Reprinted from Robert Reich Blog
The tectonic plates of American politics are no longer moving along the old fault lines of "left" versus "right" or even Democrat versus Republican.
As we've seen this bizarre political year, the biggest force welling up is rage against insider elites in both parties, and against the American establishment as a whole -- including the denizens of Wall Street, large corporations, and the mainstream media.
Now, with Bernie Sanders essentially out of the race, Donald Trump wants Americans to believe he's the remaining anti-establishment candidate.
It's smart politics but it's a hoax.
Trump is even more of an establishment figure than Hillary Clinton -- inheriting a fortune from his father, spending years bribing politicians to subsidize his hotels and casinos, and repeatedly using bankruptcy to shield his money while leaving creditors and workers holding the bag.
But Trump is also a brilliant huckster who knows his mark.

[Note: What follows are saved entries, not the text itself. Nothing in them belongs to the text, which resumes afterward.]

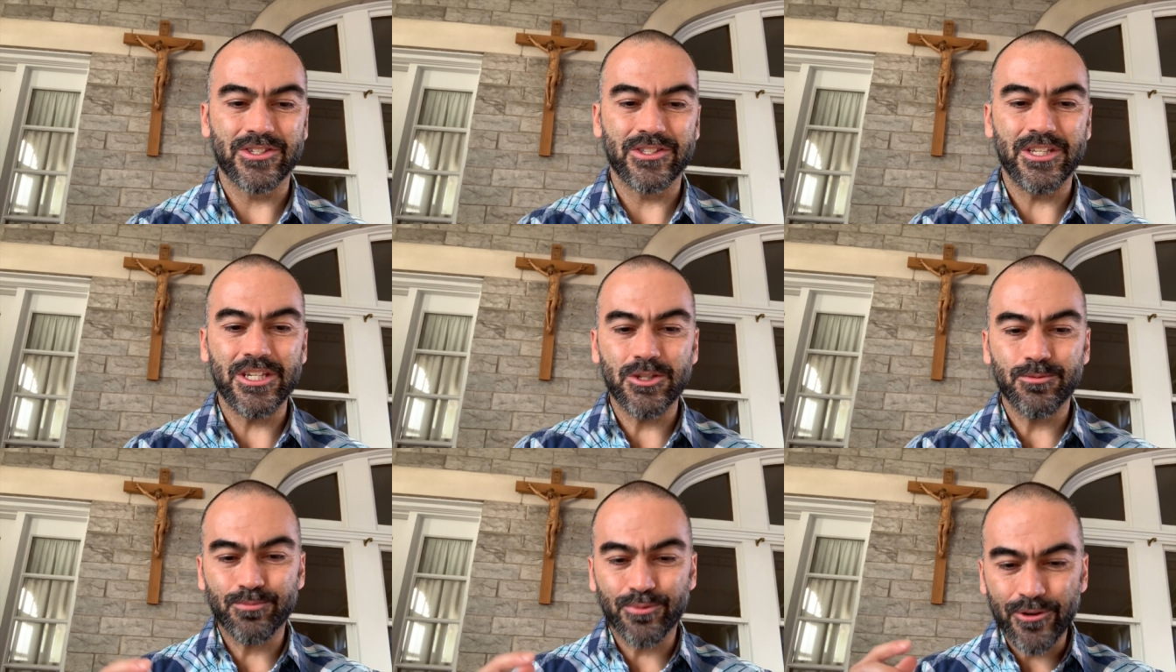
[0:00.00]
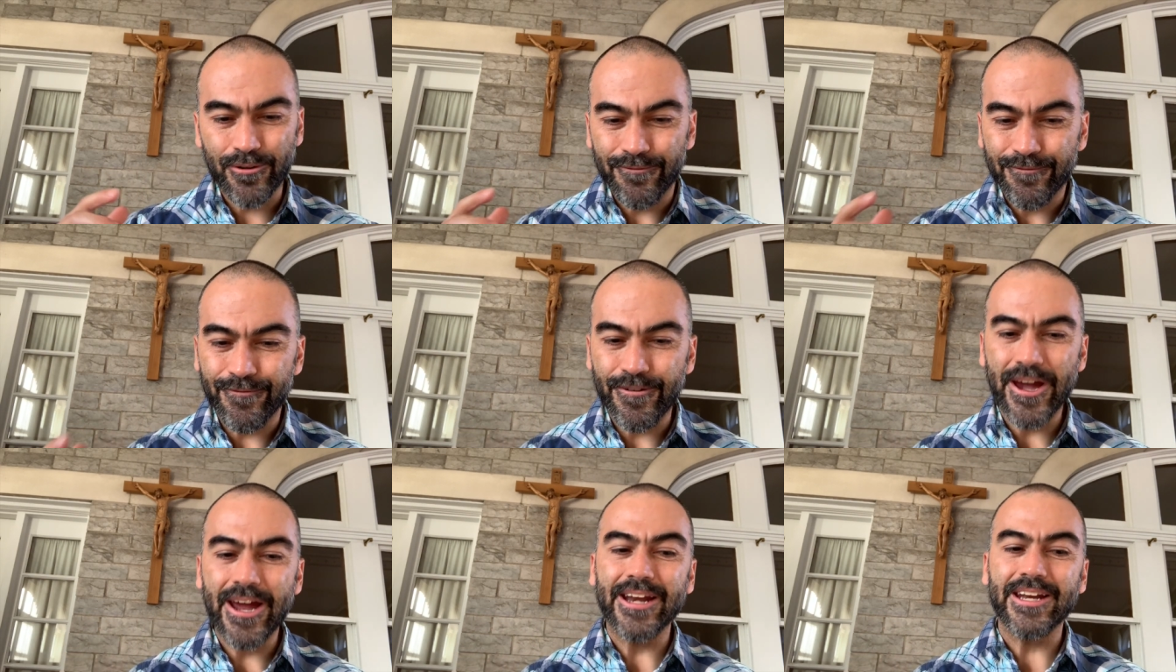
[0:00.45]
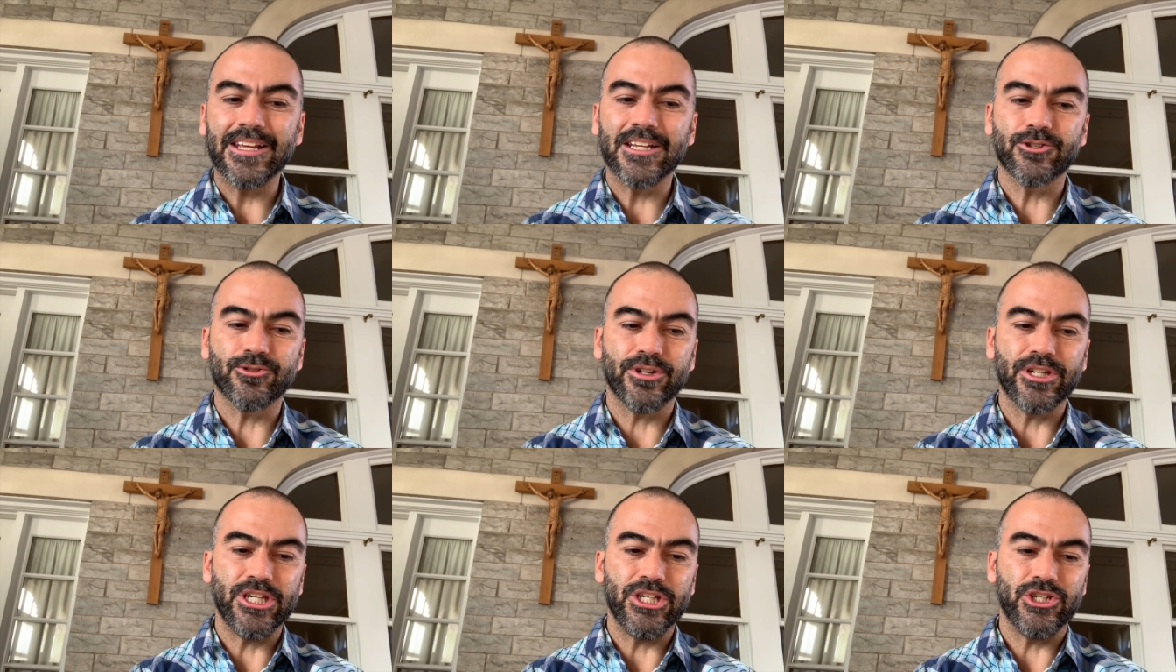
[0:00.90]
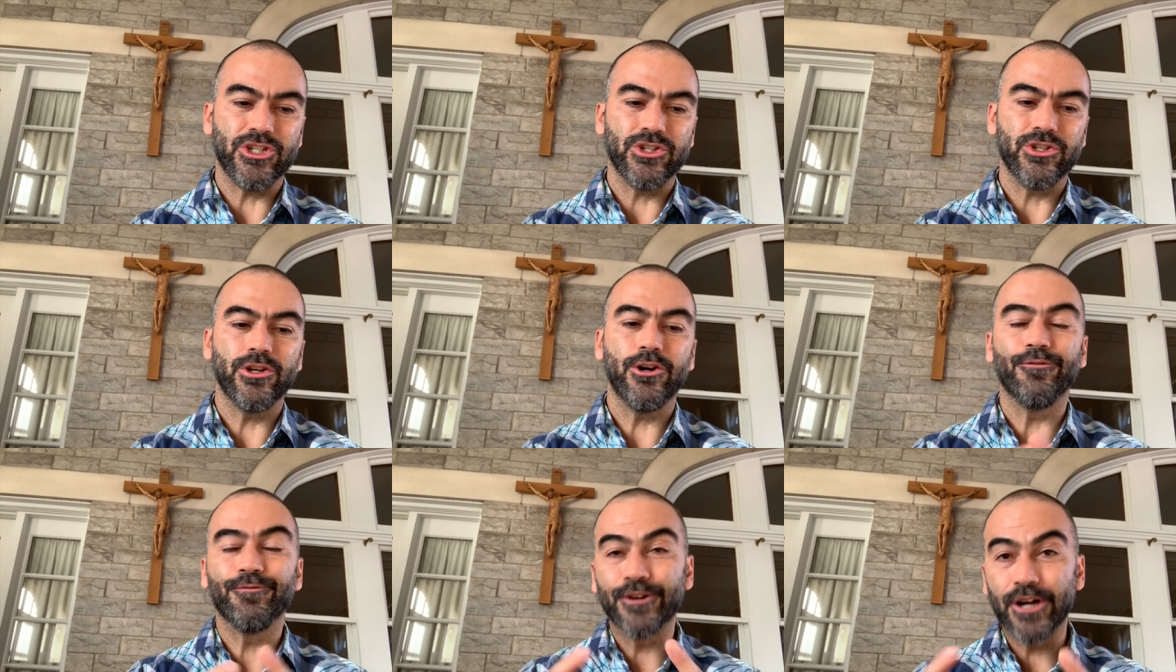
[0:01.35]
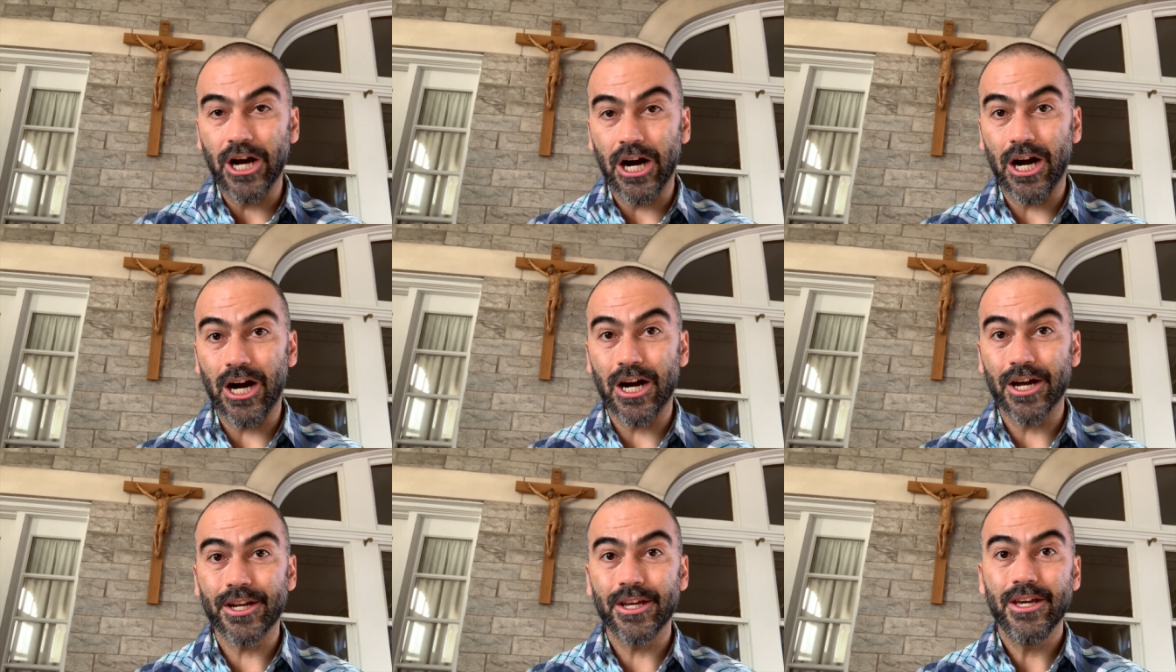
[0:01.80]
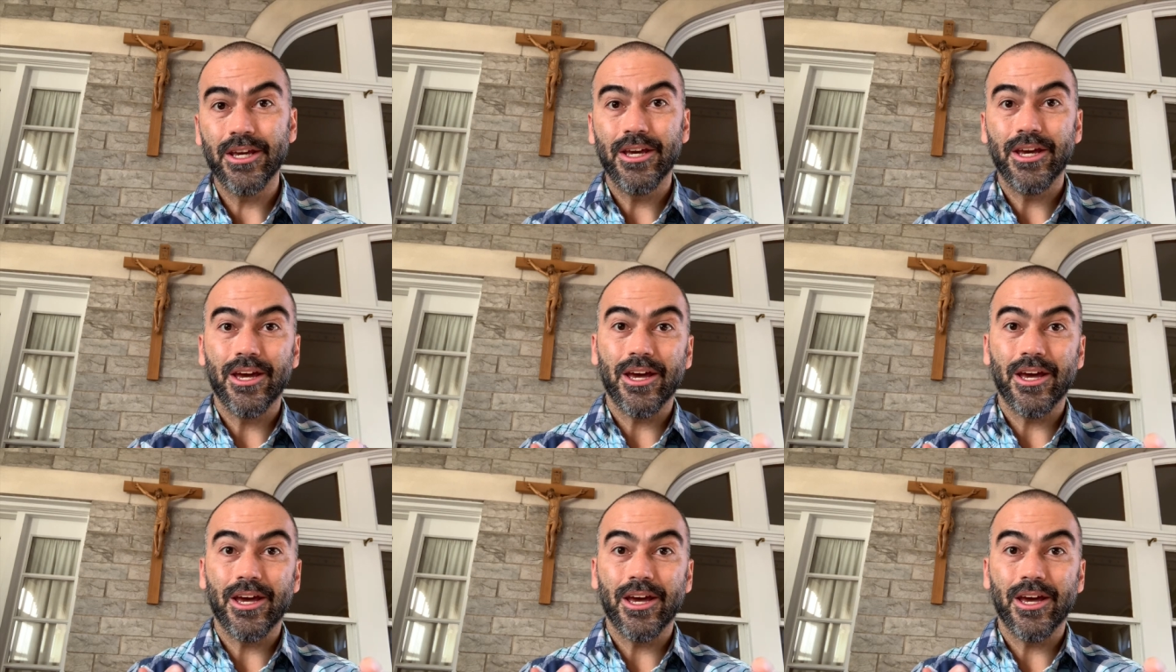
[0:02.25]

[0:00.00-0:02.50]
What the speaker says: this prophetic tradition of God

"Bernie Sanders and I are in complete accord [on] trade," Trump said last week in Ohio. "[Sanders] said we're being ripped off and I say with being ripped off. I've been saying it for years he's been saying it for years. I think I am saying it even louder... Globalization has made the financial elite who donate to politicians very wealthy. But it has left millions of our workers with nothing but poverty and heartache."
By putting opposition to trade at the center of his economic agenda, Trump gets a twofer -- landing blows against big American corporations and Wall Street, and also against the Clintons (he traces America's economic problems to the North American Free Trade Agreement that Bill Clinton signed in 1993, and the entry of China into the World Trade Organization, which Bill Clinton supported, and says Hillary "voted for virtually every trade agreement.")
It's pure demagoguery. Trade isn't to blame for the declining wages and job security of most Americans.
The real problem has been the unwillingness of the biggest beneficiaries of trade (and also of job-displacing technologies) to share the gains with the rest of America -- through larger wage subsidies, stronger safety nets, better schools, and easier access to higher education. Trump's Republican Party has been the main culprit.
Trump vows to cancel the pending Trans Pacific Partnership -- "another disaster done and pushed by special interests who want to rape our country" -- which Hillary Clinton praised in 2012 as "set[ting] the gold standard in trade agreements," and then reversed herself after Sanders came out strongly against it.
Too bad Clinton delegates on the Democratic Party's platform committee muddied the waters last week by voting down a proposal by Sanders delegates to put the party on record as opposing the TPP, noting instead that "there are a diversity of views in the party" on this matter.
The central problem with the TPP is it would penalize member nations for raising health, safety, environmental, and labor standards. But this aspect of the TPP doesn't trouble Trump, who calls America "overregulated."
Trump's faux populism extends to "powerful corporations, media elites, and powerful dynasties," who, he said last week in Pennsylvania, again echoing Sanders, have "rigged the system for their benefit will do anything and say anything to keep things exactly as they are."